**Listed records**
=-=-=
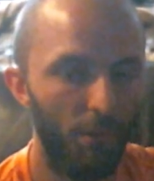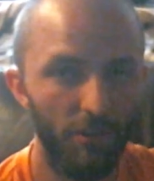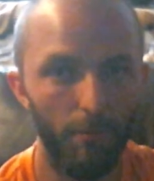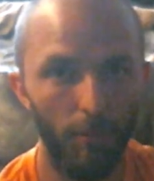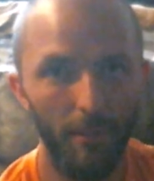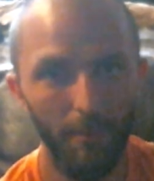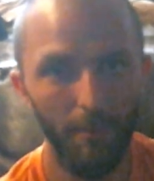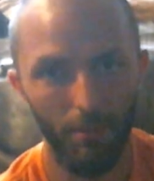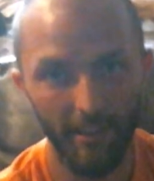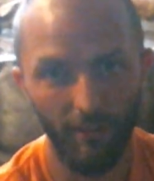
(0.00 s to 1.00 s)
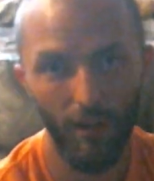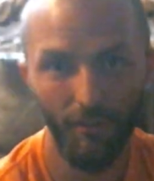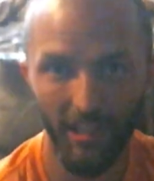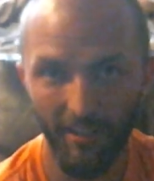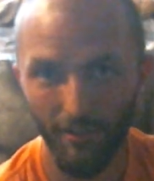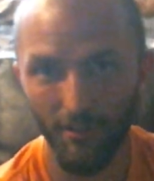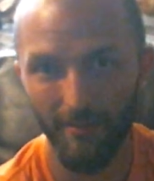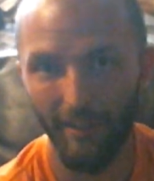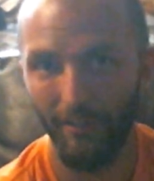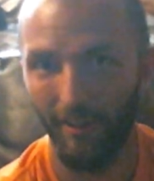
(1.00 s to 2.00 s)
I mean, those things have never
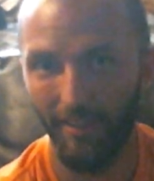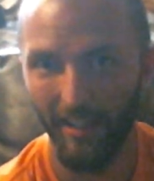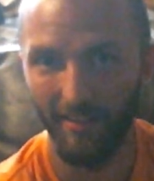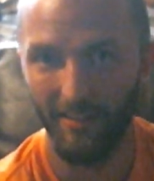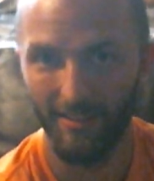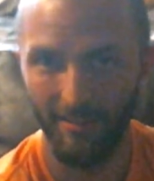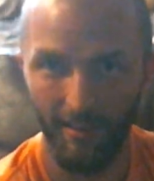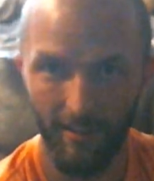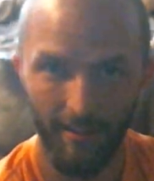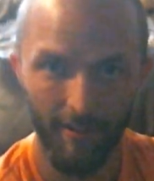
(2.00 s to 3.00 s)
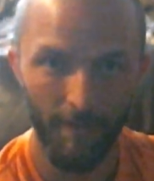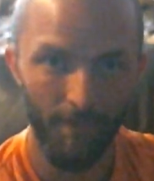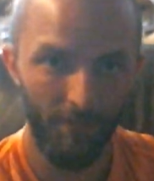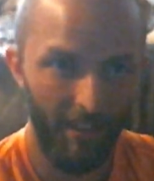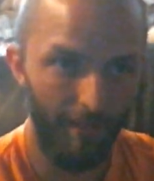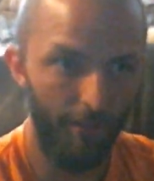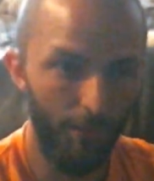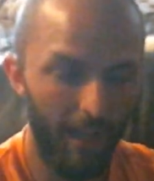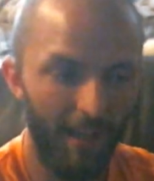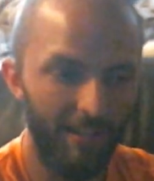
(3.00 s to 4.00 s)
been observed or seen
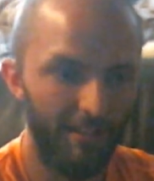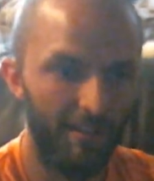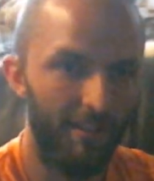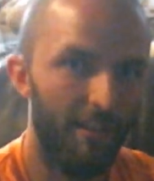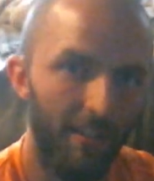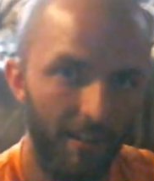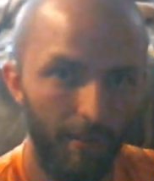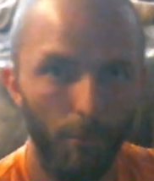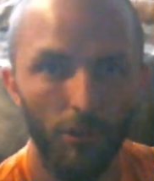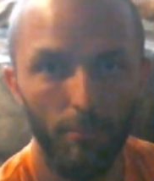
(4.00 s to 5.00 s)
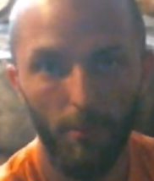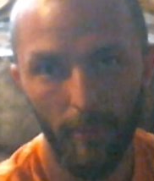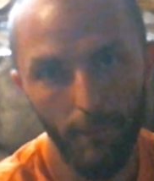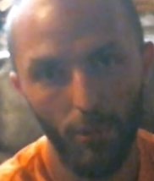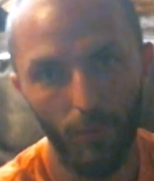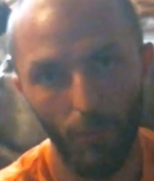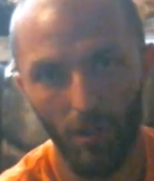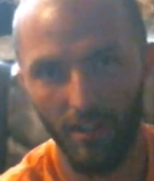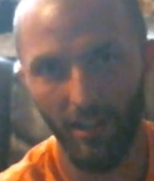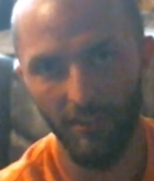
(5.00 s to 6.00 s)
and are
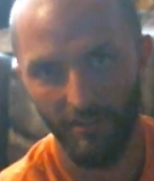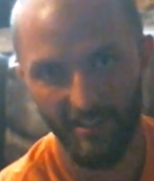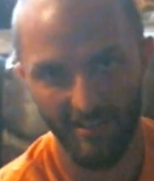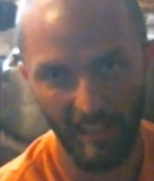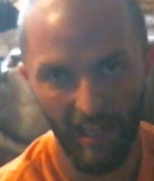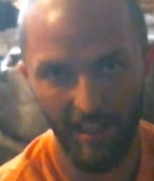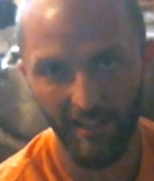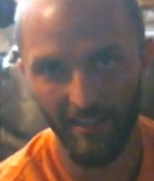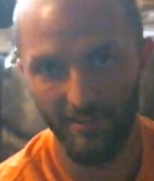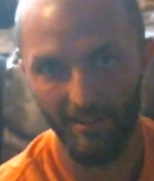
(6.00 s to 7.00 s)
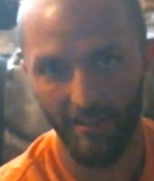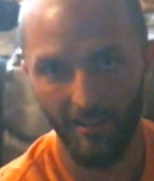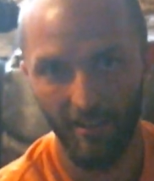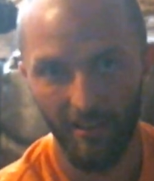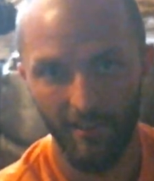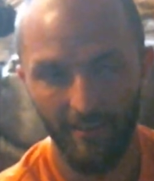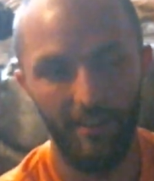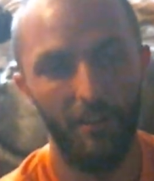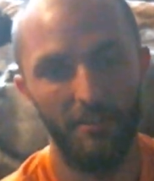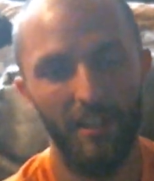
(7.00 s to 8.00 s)
purely opinions, and we know they're opinions
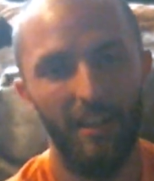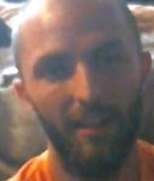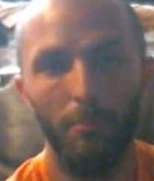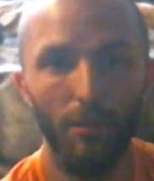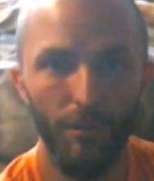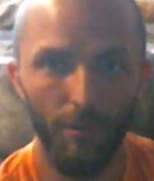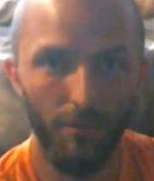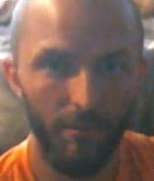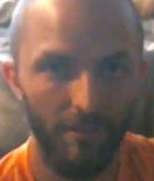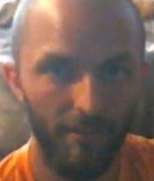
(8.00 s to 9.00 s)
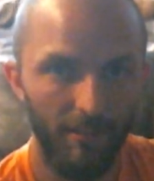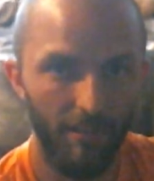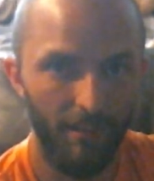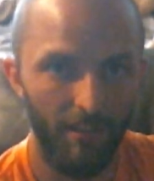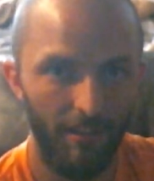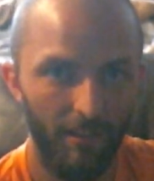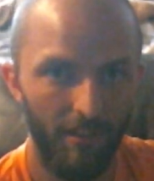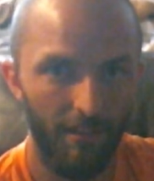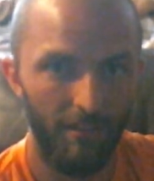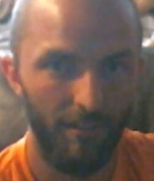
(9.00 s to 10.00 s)
because if you ask multiple people,
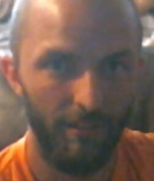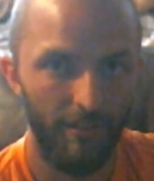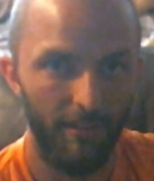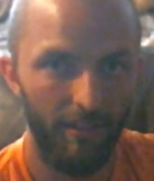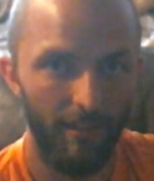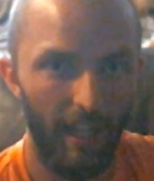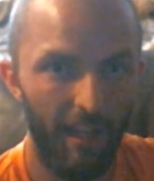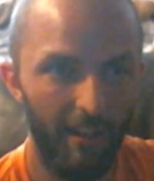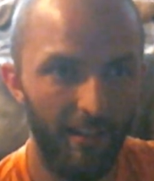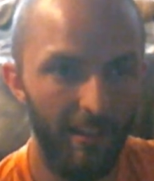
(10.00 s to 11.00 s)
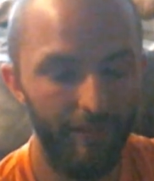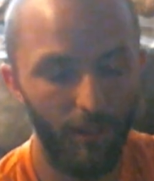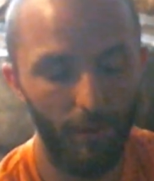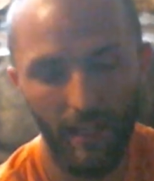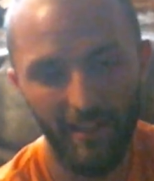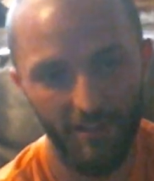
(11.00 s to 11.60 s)
they'll all tell you different things.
=-=-=
**About this exercise**
Output all of the data word for word, excluding any pictures.

**Task result**
(0.00 s to 1.00 s)
(1.00 s to 2.00 s)
I mean, those things have never
(2.00 s to 3.00 s)
(3.00 s to 4.00 s)
been observed or seen
(4.00 s to 5.00 s)
(5.00 s to 6.00 s)
and are
(6.00 s to 7.00 s)
(7.00 s to 8.00 s)
purely opinions, and we know they're opinions
(8.00 s to 9.00 s)
(9.00 s to 10.00 s)
because if you ask multiple people,
(10.00 s to 11.00 s)
(11.00 s to 11.60 s)
they'll all tell you different things.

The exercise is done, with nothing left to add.